The last line of the transcript file shown above says that the current file was not inputted by another one. What happens if a file foo.tex contains \input tralics-rr, followed by some junk? Well, the purpose of the pseudo command \endallinput is to forget about everything. The transcript file would contain

++ End of file tralics-rr.tex
++ cur_file_pos restored to 0
++ Input stack -- 1 tralics-rr.tex
++ Input stack empty at end of file

Clearly, you cannot use a document environment in a document; if you try, LaTeX complains with LaTeX Error: Can be used only in preamble (the preamble is everything before \begin{document}). The error message of Tralics is a bit more explicit: Two environments named document. If you put \begin{it} before \begin{document}, LaTeX does not complain. The trouble is at the end: you will get an error of the form LaTeX Error: \begin{it} on input line 9 ended by \end{document}, followed by a TeX warning : (\end occurred inside a group at level 1). In Tralics, an error is signaled at the start: \begin{document} not at level 0. On page 6.5, you see statistics of the form `Save stack +1582 -1582´; this means that the semantic stack pointer has increased 1582 times, it has decreased the same number of times, so that the end of the document has been seen at level zero, no warning is issued in the case the two numbers are not the same.

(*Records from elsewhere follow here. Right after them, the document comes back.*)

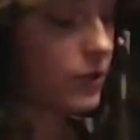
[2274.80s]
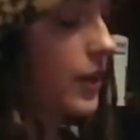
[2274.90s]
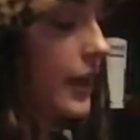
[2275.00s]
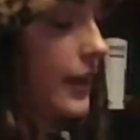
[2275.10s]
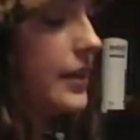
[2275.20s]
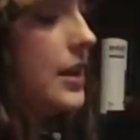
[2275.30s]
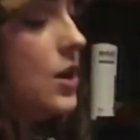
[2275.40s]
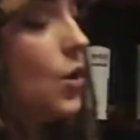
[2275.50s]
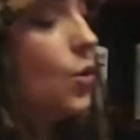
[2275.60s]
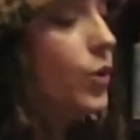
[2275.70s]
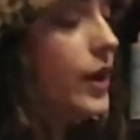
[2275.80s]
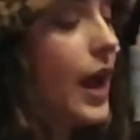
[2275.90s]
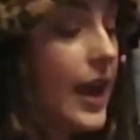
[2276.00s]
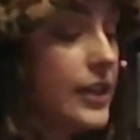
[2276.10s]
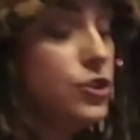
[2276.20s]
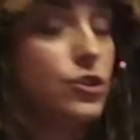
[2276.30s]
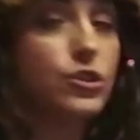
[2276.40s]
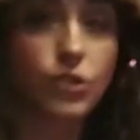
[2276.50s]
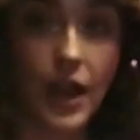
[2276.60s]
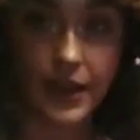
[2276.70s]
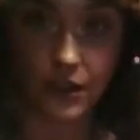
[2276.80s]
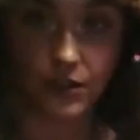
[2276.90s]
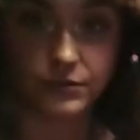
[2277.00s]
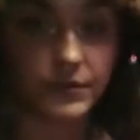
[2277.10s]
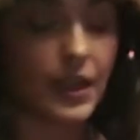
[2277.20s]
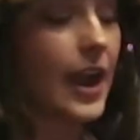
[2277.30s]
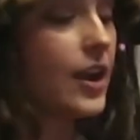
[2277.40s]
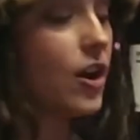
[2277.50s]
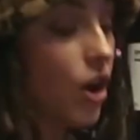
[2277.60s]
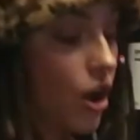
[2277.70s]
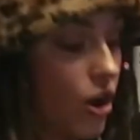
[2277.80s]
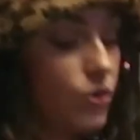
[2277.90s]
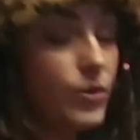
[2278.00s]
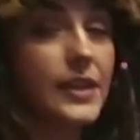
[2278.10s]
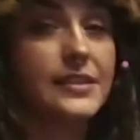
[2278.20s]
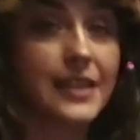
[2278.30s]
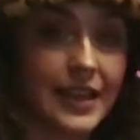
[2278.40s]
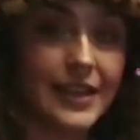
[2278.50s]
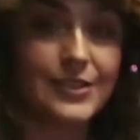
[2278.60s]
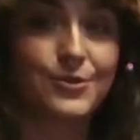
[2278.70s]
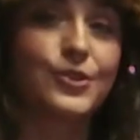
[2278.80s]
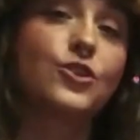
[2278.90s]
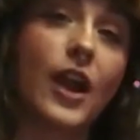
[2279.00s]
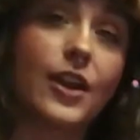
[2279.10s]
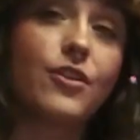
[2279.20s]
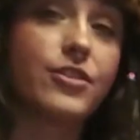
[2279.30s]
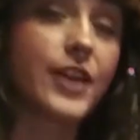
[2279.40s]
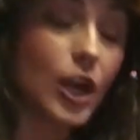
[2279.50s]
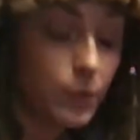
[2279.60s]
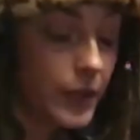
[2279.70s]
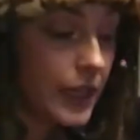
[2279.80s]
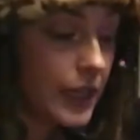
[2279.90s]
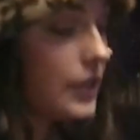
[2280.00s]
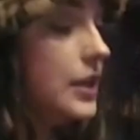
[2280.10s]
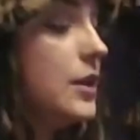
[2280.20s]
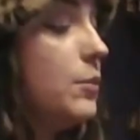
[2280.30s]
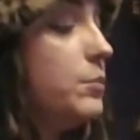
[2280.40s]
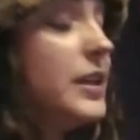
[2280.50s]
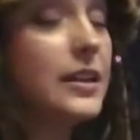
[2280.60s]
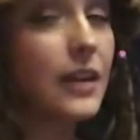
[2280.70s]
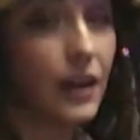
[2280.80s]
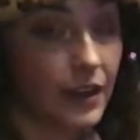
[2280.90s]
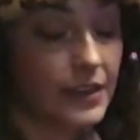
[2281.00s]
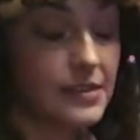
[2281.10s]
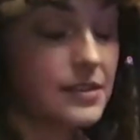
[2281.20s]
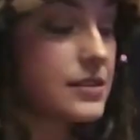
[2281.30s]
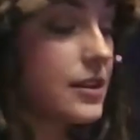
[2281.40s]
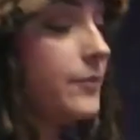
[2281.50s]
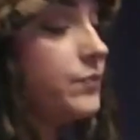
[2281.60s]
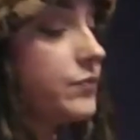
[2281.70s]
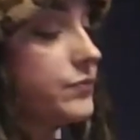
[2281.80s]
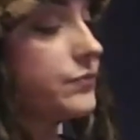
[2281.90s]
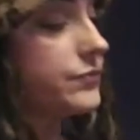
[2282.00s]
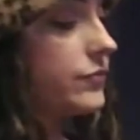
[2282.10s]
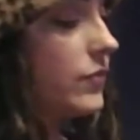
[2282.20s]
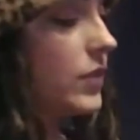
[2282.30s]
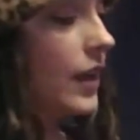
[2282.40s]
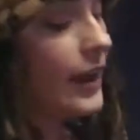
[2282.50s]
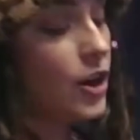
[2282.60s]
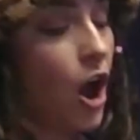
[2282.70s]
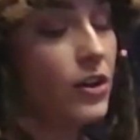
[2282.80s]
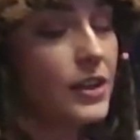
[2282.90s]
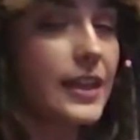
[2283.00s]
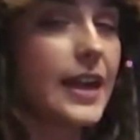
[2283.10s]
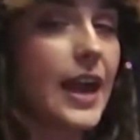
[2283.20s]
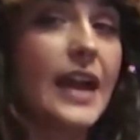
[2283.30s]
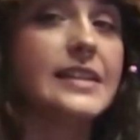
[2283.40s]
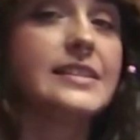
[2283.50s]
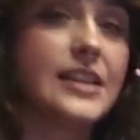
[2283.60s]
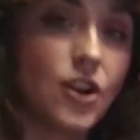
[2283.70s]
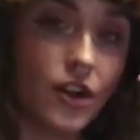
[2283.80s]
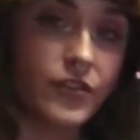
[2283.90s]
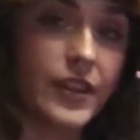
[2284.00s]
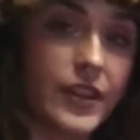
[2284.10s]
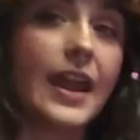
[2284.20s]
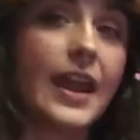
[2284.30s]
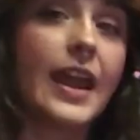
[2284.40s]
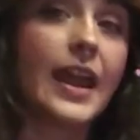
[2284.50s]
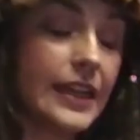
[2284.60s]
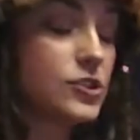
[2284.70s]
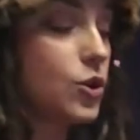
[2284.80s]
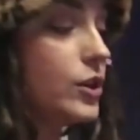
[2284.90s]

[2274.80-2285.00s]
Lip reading: okay? When I do cryo, I always end with cryotherapy because I call it like icing on the cake. It's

The package checkend contains a magic command whose effect is to unwind the stack, signaling an error if unclosed items are seen. This command should only be used at end of document, in the end-document hook. The result of using the package produces a result like the following:

Error signaled at line 687 of file testkeyval.tex:
Non-closed \begingroup started at line 683.
Non-closed brace started at line 437.
Non-closed environment `it' started at line 213.

2.3. Some small examples

Remember that \foo and \; are two commands who differ only in the following behavior: when the tokenizer sees a backslash followed by a semi colon (whose category code is not letter), it constructs a command whose name is formed by that character (and sets the internal state to a mode in which spaces are not ignored). On the other hand, if the backslash is followed by a letter, all letters are read (and the state is set such that following spaces will be ignored). By space, we mean here every character that has the category code of a space. A space after \verb is never ignored, but it is unwise to use this space as delimiter. In the case of \foo, the tokenizer allocates a slot on the hash table (unless \foo already exists). The possibility to change category codes dynamically is interesting (however, the implementation of \verb in Tralics uses no category code changes, and is more efficient). The two commands \makeatletter and \makeatother change the category codes of the at sign character @, to letter and other. For instance

\makeatletter
  \def\foo@val{}
  \def\foo#1{\def\foo@val{#1}\check@foo}
  \def\usefoo{\foo@val}
\makeatother

In this example, we have two user commands: \foo that defines a variable, and \usefoo that uses it. The variable \foo@val has a reserved name; there is a command \check@foo that makes sure that the argument is correct. The default category code of @ is 12; in most of the examples, we shall assume that it is 11, because these examples come from the LaTeX kernel or style files where the default category code is 11.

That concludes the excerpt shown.